La Salita al Pordenone, questo il titolo dell'evento, è un progetto di valorizzazione del tempio mariano (voluto da papa Clemente VII e finito di costruire nel 1528) a cura della Banca di Piacenza in collaborazione con il Comune di Piacenza (proprietario della basilica) e il convento dei Frati Minori Osservanti (che della chiesa sono i custodi) con il patrocinio della Presidenza del Consiglio e del ministero dei Beni culturali. La possibilità di ammirare gli affreschi della cupola avvicinerà il grande pubblico a Giovanni Antonio de' Sacchis detto il Pordenone dalla sua città natale. Si tratta del più grande pittore friulano del Rinascimento, formatosi alla scuola del Giorgione, secondo la biografia del Vasari, ma cresciuto artisticamente a Roma, dove risentì dell'influenza di Raffaello e di Michelangelo. La contemporaneità con Tiziano, suo rivale sulla scena veneziana, ne ha un po' appannato la popolarità che di certo gli restituirà questa iniziativa, contribuendo a una maggiore conoscenza di un artista che seppe unire il rigore classico a un'iconografia popolare (o pop come si direbbe oggi).

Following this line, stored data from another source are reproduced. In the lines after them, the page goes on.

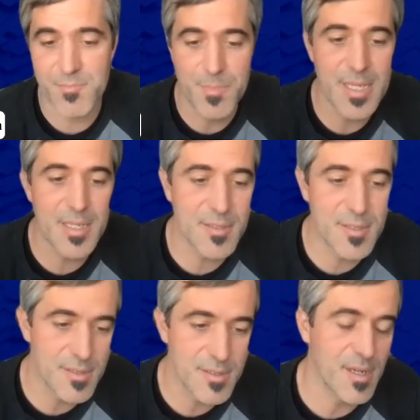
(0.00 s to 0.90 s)
me
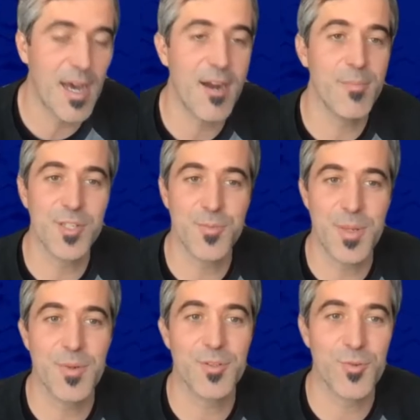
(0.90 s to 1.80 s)
to hire a bunch of
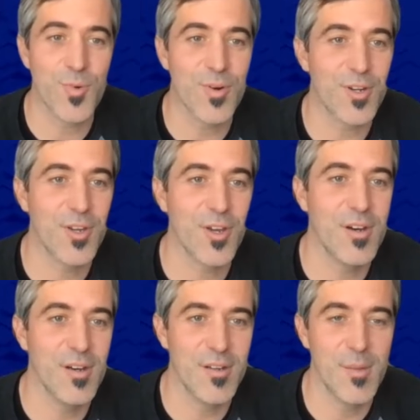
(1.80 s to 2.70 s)
people to work
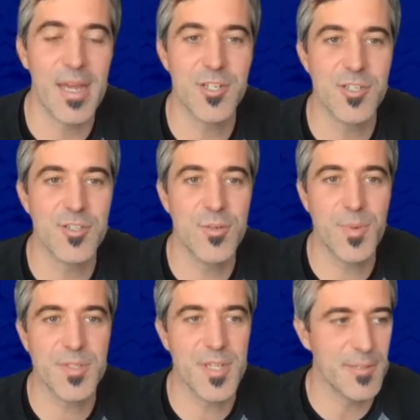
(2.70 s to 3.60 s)
on Apache
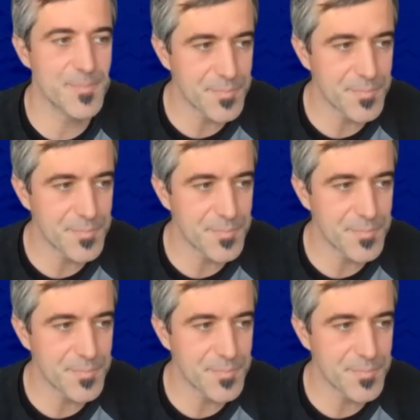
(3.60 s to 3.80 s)
Superset.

Il Pordenone ha affrescato la cupola di Santa Maria di Campagna tra il 1530 e il 1535, dopo che nel 1522 aveva terminato il ciclo di affreschi dedicati alla Passione di Cristo nella Cattedrale di Cremona, mentre nel 1539 ha affrescato la cappella Pallavicino a Cortemaggiore, in provincia di Piacenza. Altre importanti opere pordenoniane nella basilica mariana sono la cappella di Santa Caterina (1530- 1532), la cappella della Natività o dei Magi (1532-1536) e Sant'Agostino (1535). La Salita si pone come obiettivo la valorizzazione di Santa Maria di Campagna come «crocevia di artisti». Oltre ai lavori del Pordenone, infatti, sono presenti opere di Guercino, Ignazio Stern e Antonio Campi.

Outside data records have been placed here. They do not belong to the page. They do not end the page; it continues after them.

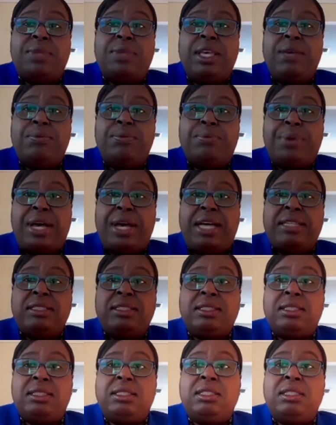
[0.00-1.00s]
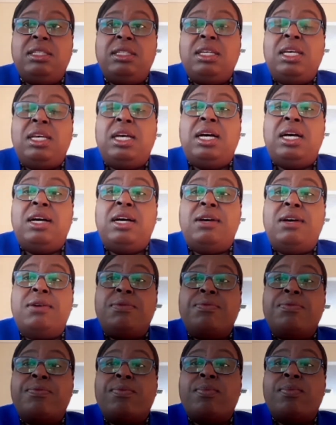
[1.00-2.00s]
impact,
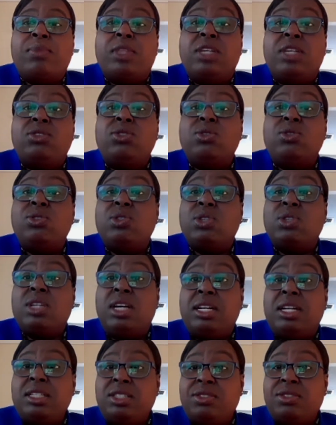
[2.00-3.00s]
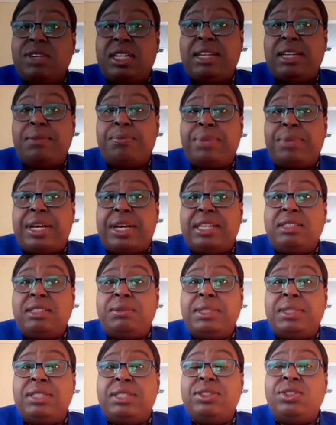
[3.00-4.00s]
the socio-cultural impact,
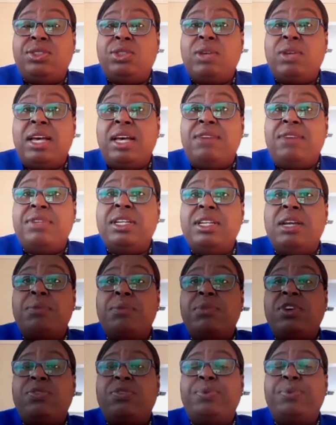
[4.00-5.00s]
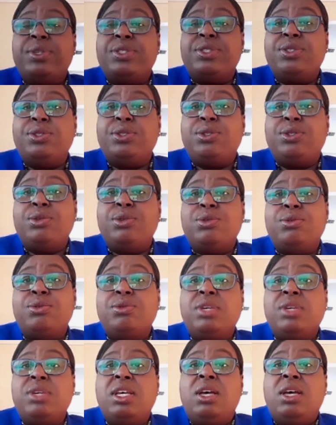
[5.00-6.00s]
because you have a number of persons who
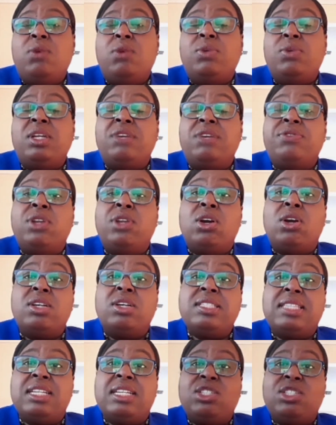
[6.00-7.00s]
would have lost their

«Piacenza è sempre stata crocevia di strade, quindi di pellegrini, mercanti, banchieri e Santa Maria di Campagna è stata crocevia di artisti», ha sottolineato il presidente del comitato esecutivo della Banca di Piacenza, Corrado Sforza Fogliani, aggiungendo che «non c'è centimetro della Basilica che non sia affrescato o dipinto». Sforza Fogliani ha inoltre ricordato che «la Banca di Piacenza riversa sul territorio piacentino 40 milioni all'anno esclusi i finanziamenti» e che «l'evento Salita al Pordenone non beneficia di contributi pubblici e non distoglie fondi della comunità da altri fini più congrui, specie in tempi di crisi». Come ha evidenziato il presidente, «è anche grazie al lavoro dei 530 dipendenti e dei 60 collaboratori esterni di Banca di Piacenza che un evento così impegnativo non grava sulla finanza pubblica».

Nella Sala del Duca di Santa Maria di Campagna, attigua alla Basilica, per tutta la durata della manifestazione verranno esposti due dipinti del pittore piacentino Giovanni Paolo Panini recuperati all'estero dall'istituto di credito.

Il sindaco di Piacenza, Patrizia Barbieri, ha espresso «la gratitudine della città alla Banca di Piacenza per questo meraviglioso e significativo evento che offre la grande occasione di far conoscere i nostri tesori nascosti».